[DATA SUPPLIED]

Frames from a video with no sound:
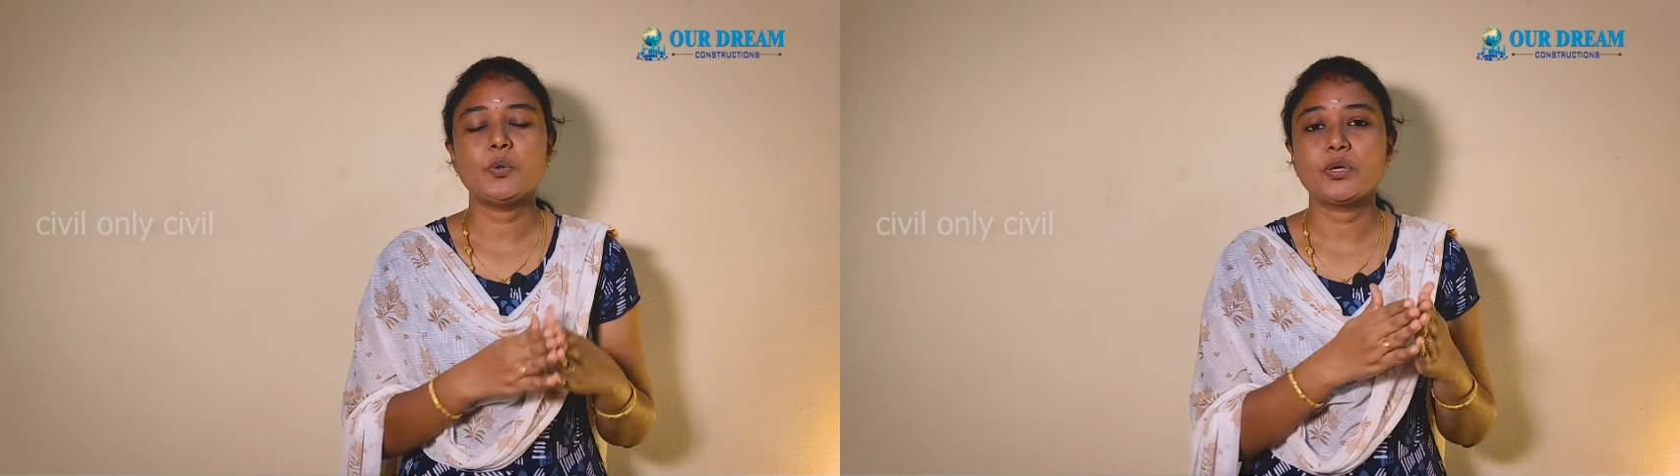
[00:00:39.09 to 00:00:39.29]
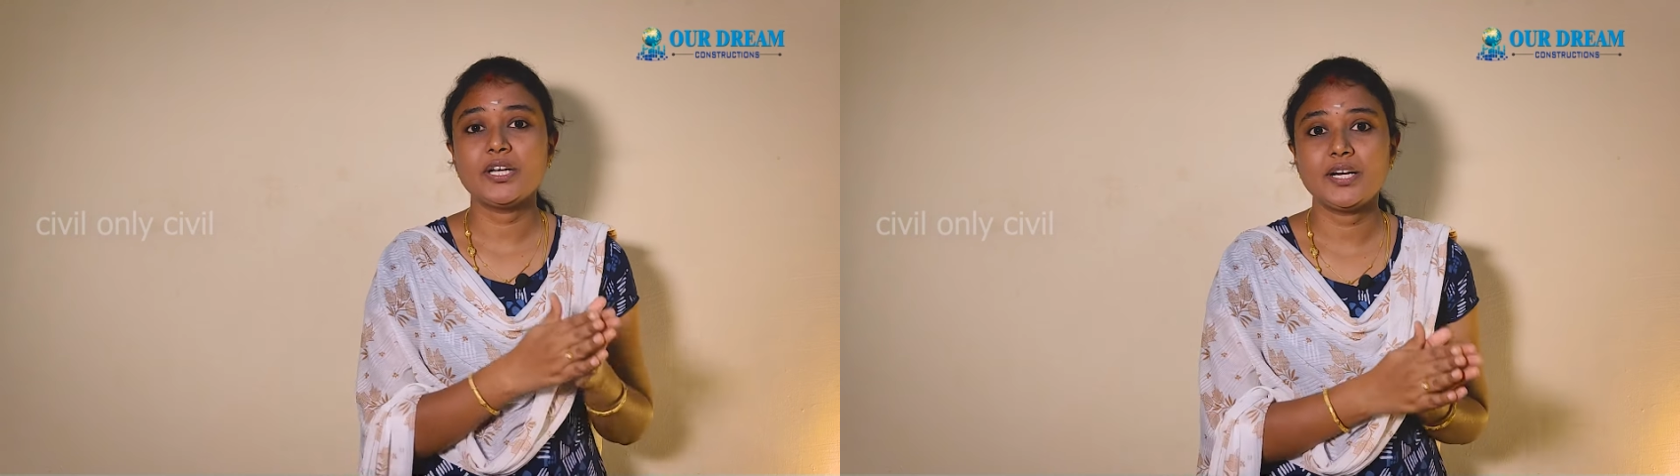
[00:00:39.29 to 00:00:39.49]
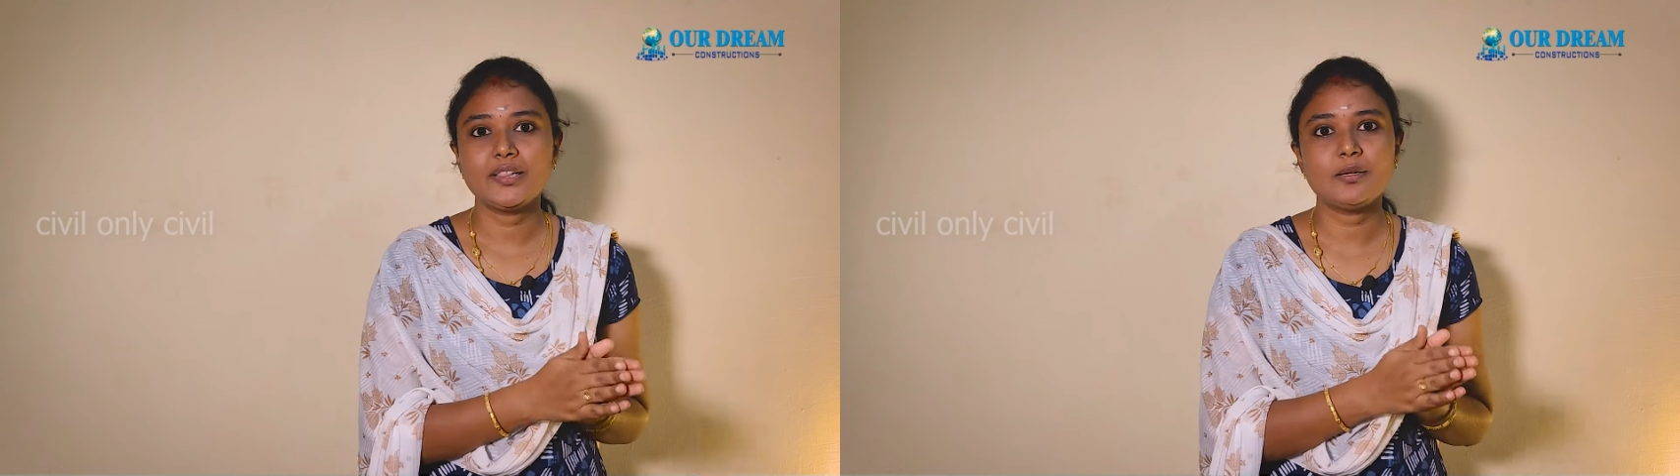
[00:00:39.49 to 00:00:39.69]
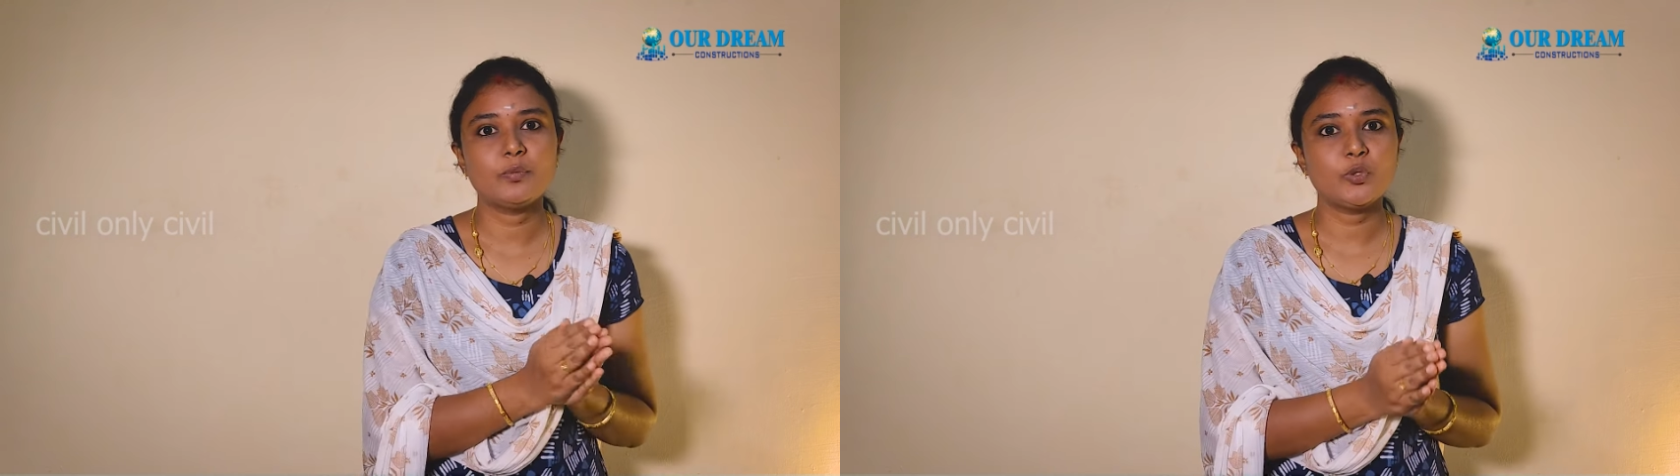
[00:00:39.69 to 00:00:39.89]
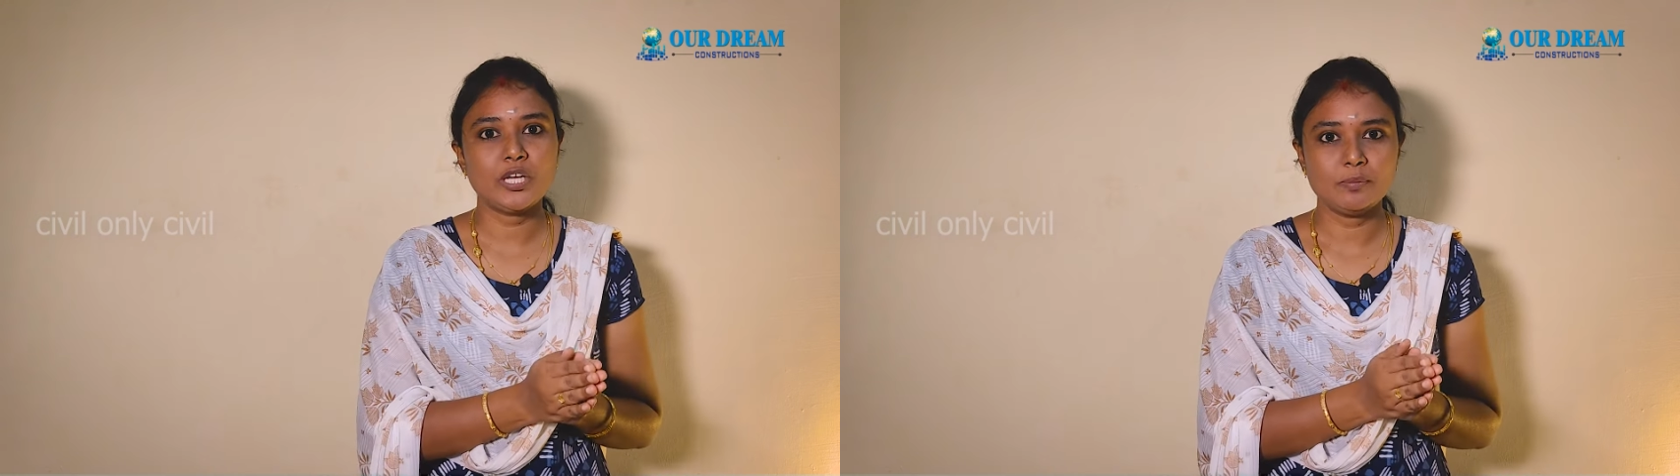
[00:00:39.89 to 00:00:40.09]
ஒரு இடத்துல
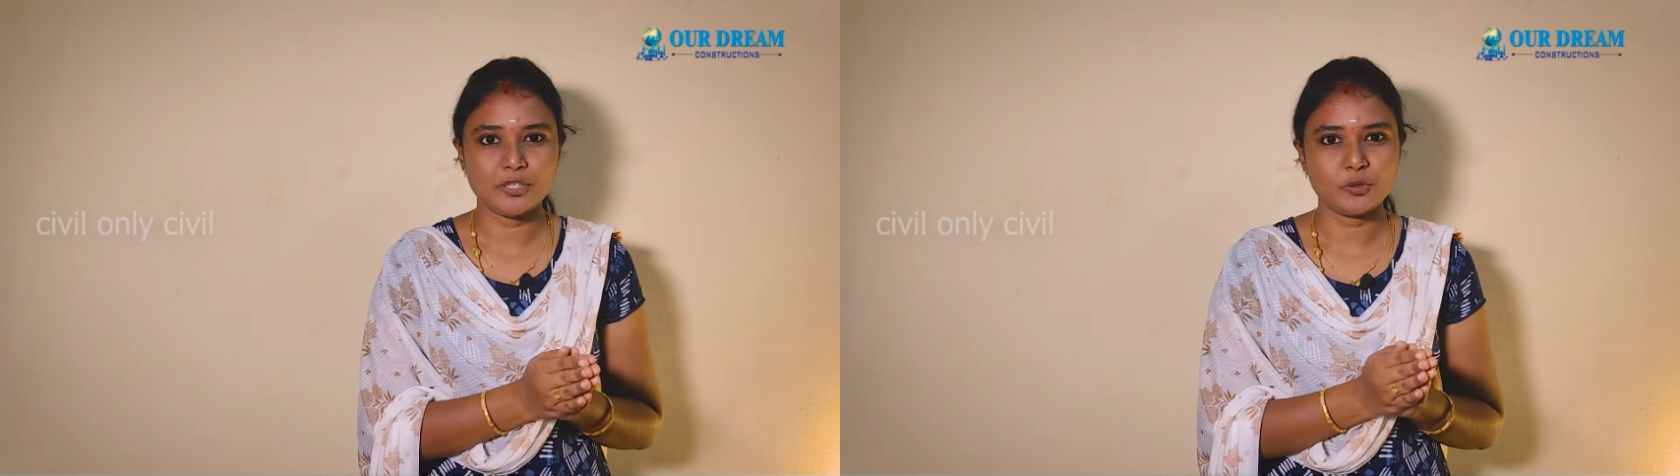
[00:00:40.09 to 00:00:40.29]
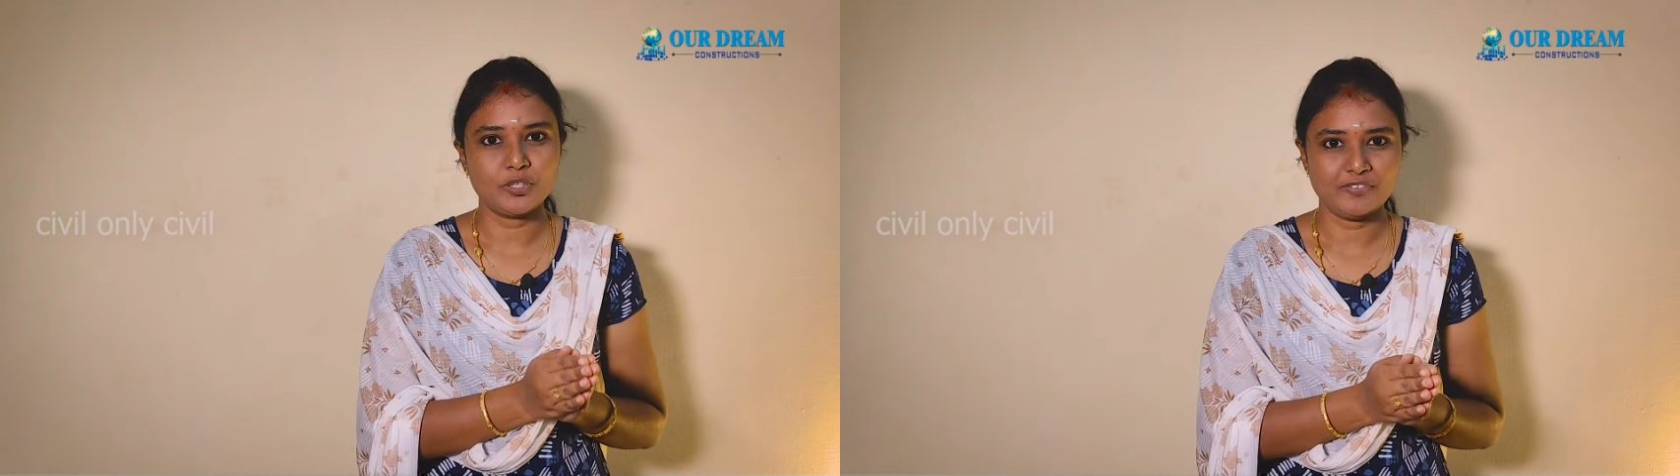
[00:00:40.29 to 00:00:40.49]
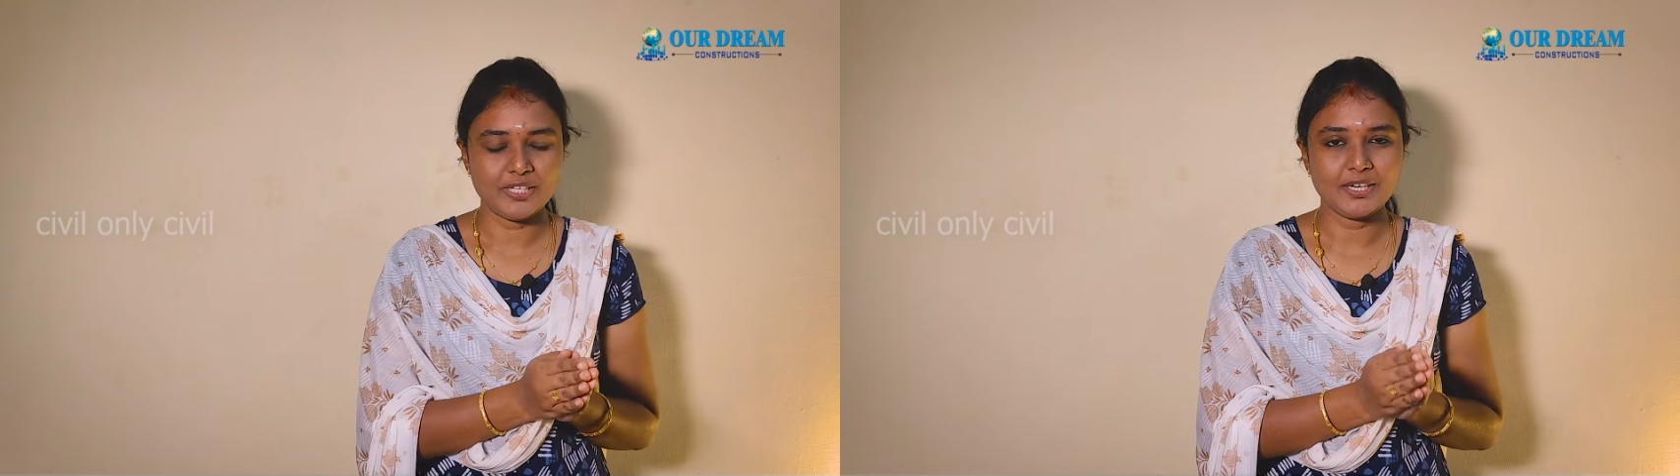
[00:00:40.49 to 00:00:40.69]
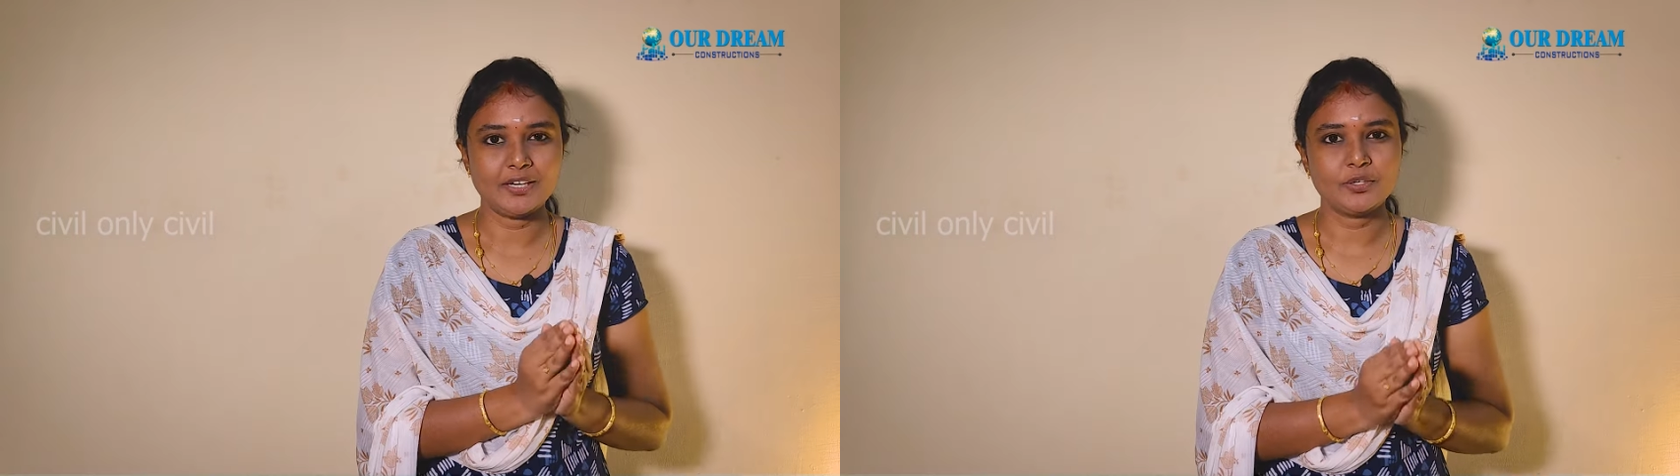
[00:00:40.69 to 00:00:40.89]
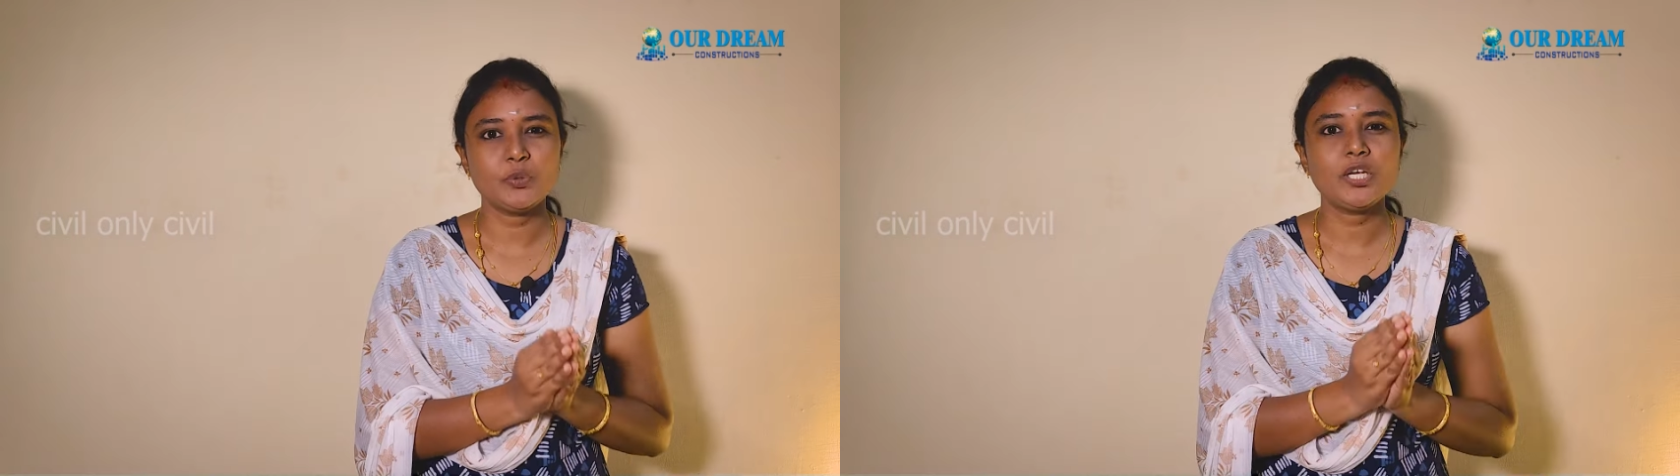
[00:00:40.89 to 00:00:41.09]
மூங்கில் மரத்தோட
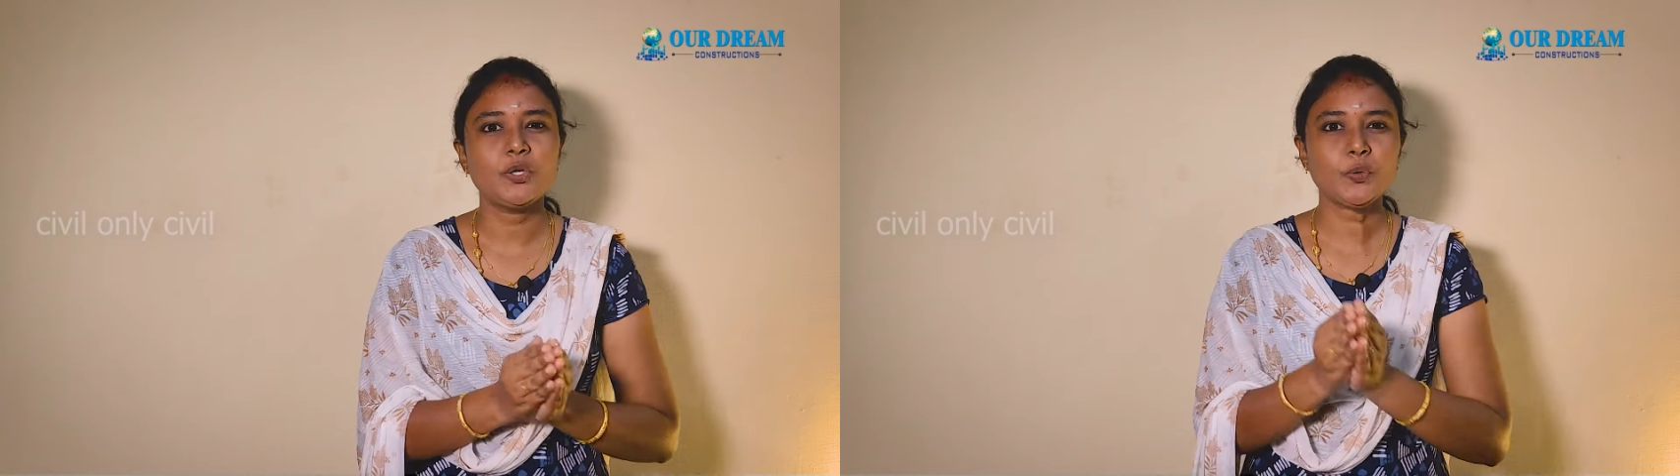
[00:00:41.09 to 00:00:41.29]
விதைகளையும்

[/DATA SUPPLIED]

> _TASK BRIEF_
No pictures should appear in the answer, which is to be the lines from the line with "[00:00:40.09 to 00:00:40.29]" through the end of the records above, restated exactly.

> _RESPONSE TO THE TASK_
[00:00:40.09 to 00:00:40.29]
[00:00:40.29 to 00:00:40.49]
[00:00:40.49 to 00:00:40.69]
[00:00:40.69 to 00:00:40.89]
[00:00:40.89 to 00:00:41.09]
மூங்கில் மரத்தோட
[00:00:41.09 to 00:00:41.29]
விதைகளையும்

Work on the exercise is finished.